• Status: Solved
  • Priority: Medium
  • Security: Public
  • Views: 4343
  • Last Modified:

DELPHI XE - ClientDataSet problem with Unicode chars in XML file

I have an simple XML file with 2 fields - Name and  Value.  I am looking to use this XML file like a database table i.e. locate values based on name, and update values based on name as well.  I have code that does all of this using a TClientDataSet, and XMLTransFormProvider, the two .xtr files defining the 'ToDataPacket' and 'ToXML' transformations.  I also have a TDataSource tied to a DB Grid to display the records.  Everything works fine until I hit a name/value record in which the value field contains unicode characters.  In this case, the TDataSet returns the single byte representation '??????' rather than the actual unicode chars.  Strangely enough, when I WRITE to the file replacing a value with a unicode string, it correctly goes into the xml file, but still will not be 'read' out and be displayed correctly.

The xml file is a Unicode file with a little endian BOM and displays correctly in IE.  I have tried both including and not including 'encoding="UTF-16" in the header.  The clientdataset has the fields defined as ftWideString.  The xtr files also have defined the fields as 'string.uni' both in the DataPacket and XML xtr files.
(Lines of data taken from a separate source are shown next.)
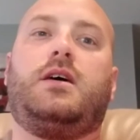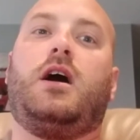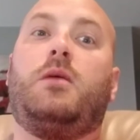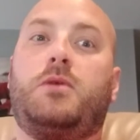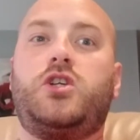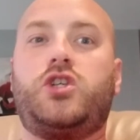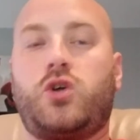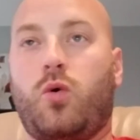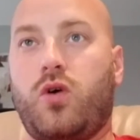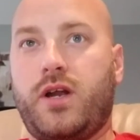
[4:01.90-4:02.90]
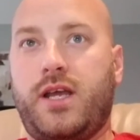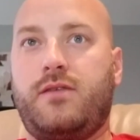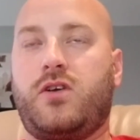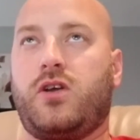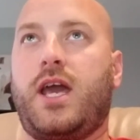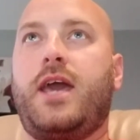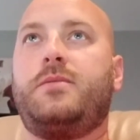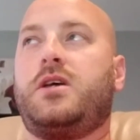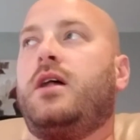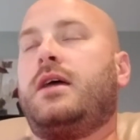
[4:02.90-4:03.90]
a majority of your game.
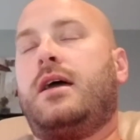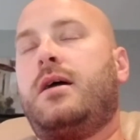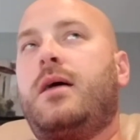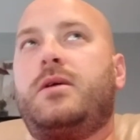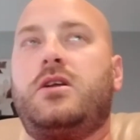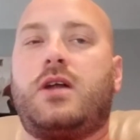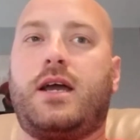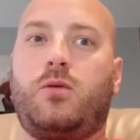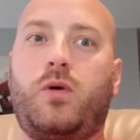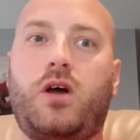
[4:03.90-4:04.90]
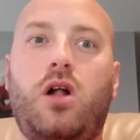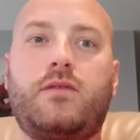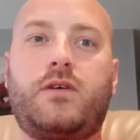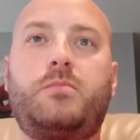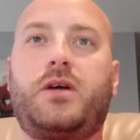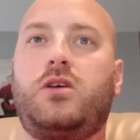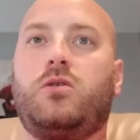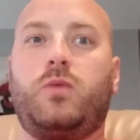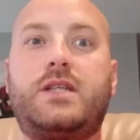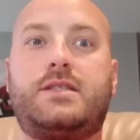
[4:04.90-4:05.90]
You're not going to win all of them, but
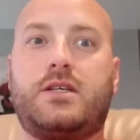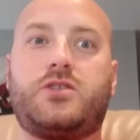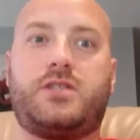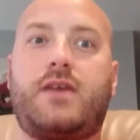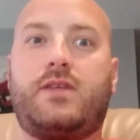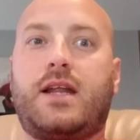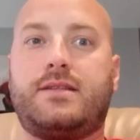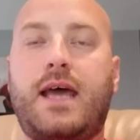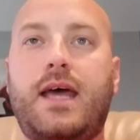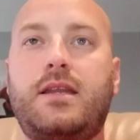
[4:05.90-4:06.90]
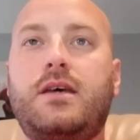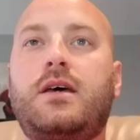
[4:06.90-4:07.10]
you'll win 6 or 7 out of 10.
What am I missing?  There is probably a simple answer to this, but you know how things are after staring at something for a while...!

0
moonrisesystems
Asked:
moonrisesystems
  • 5
  • 4
  • 2
  • +1
2 Solutions
 
epasquierCommented:
If you can successfully write your unicode data then the problem is not in the TClientDataSet, but somewhere between it and the display. Try maybe a different DBGrid component ( there is a good one in Jedi lib JVCL).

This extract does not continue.